--- Dataset content ---

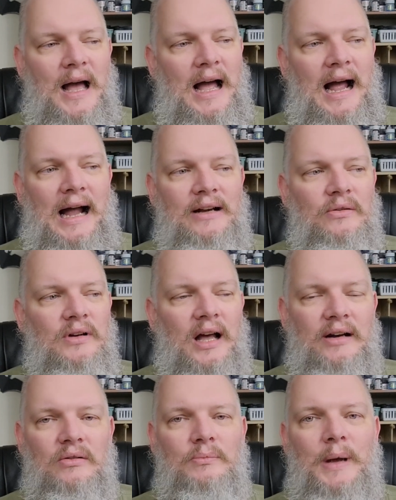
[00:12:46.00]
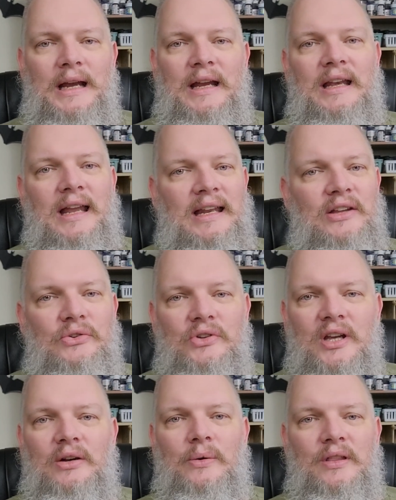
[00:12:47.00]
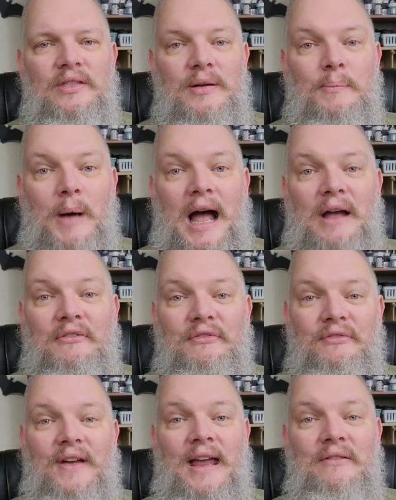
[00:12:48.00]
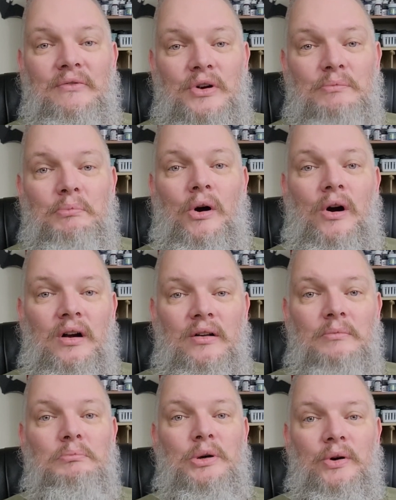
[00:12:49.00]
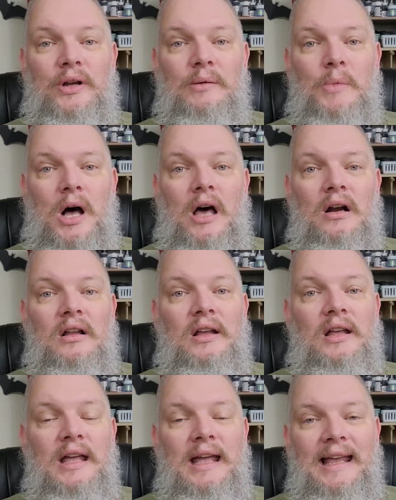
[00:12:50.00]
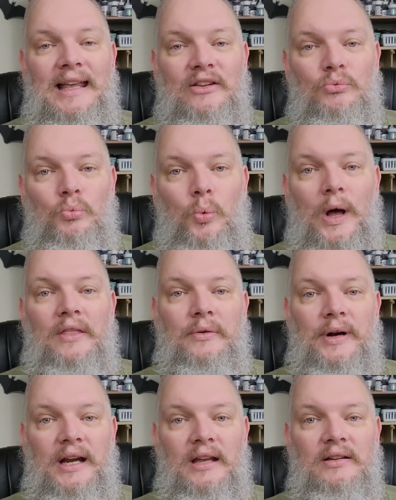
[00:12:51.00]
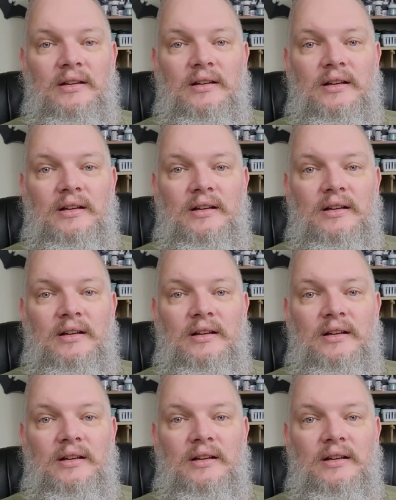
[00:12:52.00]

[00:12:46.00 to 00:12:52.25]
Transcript: I, I, don't, I don't make it any secret that my favorite part of building a model is weathering it.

---

▶ [Your objective]
The records above need to be copied exactly, though not their pictures.

▶ [Answer]
[00:12:46.00]
[00:12:47.00]
[00:12:48.00]
[00:12:49.00]
[00:12:50.00]
[00:12:51.00]
[00:12:52.00]

[00:12:46.00 to 00:12:52.25]
Transcript: I, I, don't, I don't make it any secret that my favorite part of building a model is weathering it.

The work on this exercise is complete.